* [PROBLEM DESCRIPTION]:
Transcribe all of the records word for word, but omit the pictures.

[Opening EXTRACTED ENTRIES section]

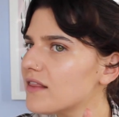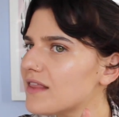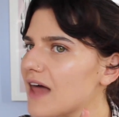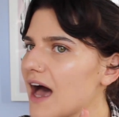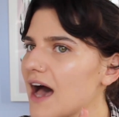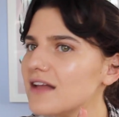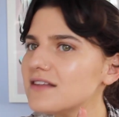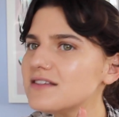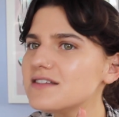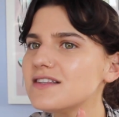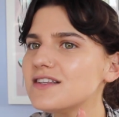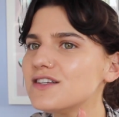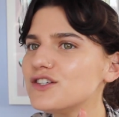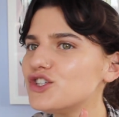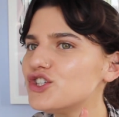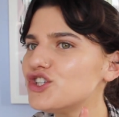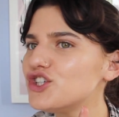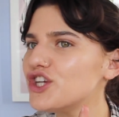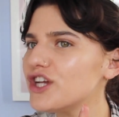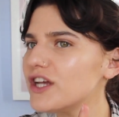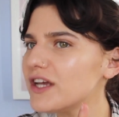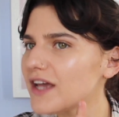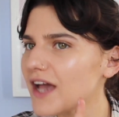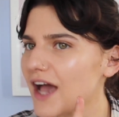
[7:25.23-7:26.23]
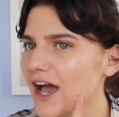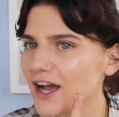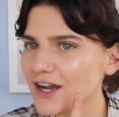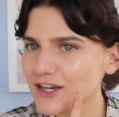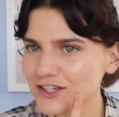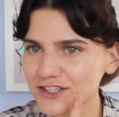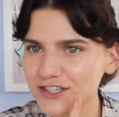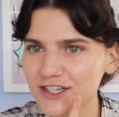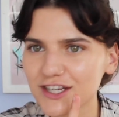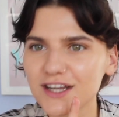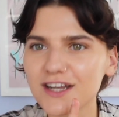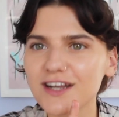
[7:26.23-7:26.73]
That's the cheek
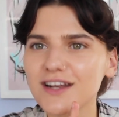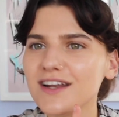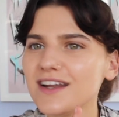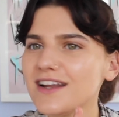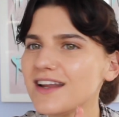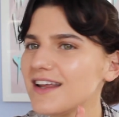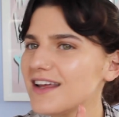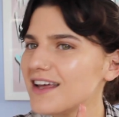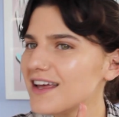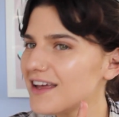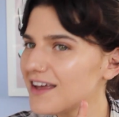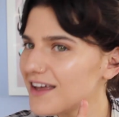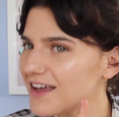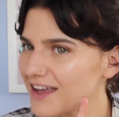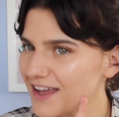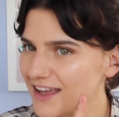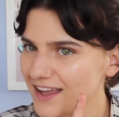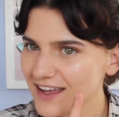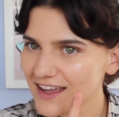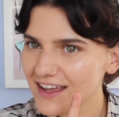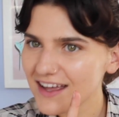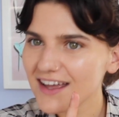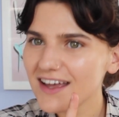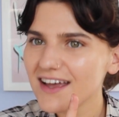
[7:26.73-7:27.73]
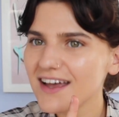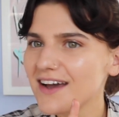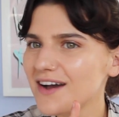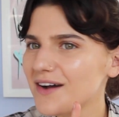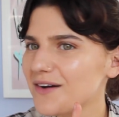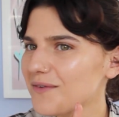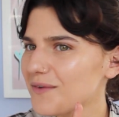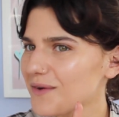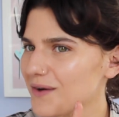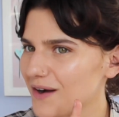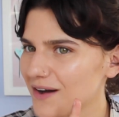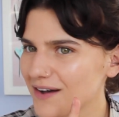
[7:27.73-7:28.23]
action
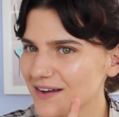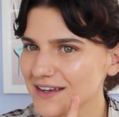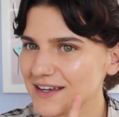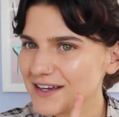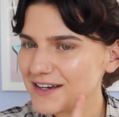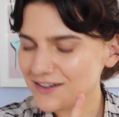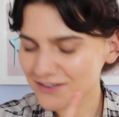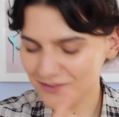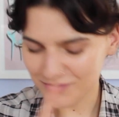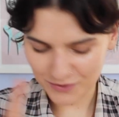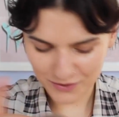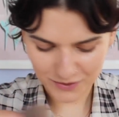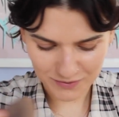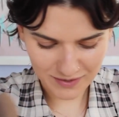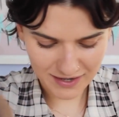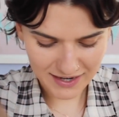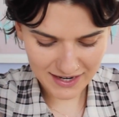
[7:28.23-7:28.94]
we're all here for,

[Closing EXTRACTED ENTRIES section]

* [ANSWER TO THE PROBLEM]:
[7:25.23-7:26.23]
[7:26.23-7:26.73]
That's the cheek
[7:26.73-7:27.73]
[7:27.73-7:28.23]
action
[7:28.23-7:28.94]
we're all here for,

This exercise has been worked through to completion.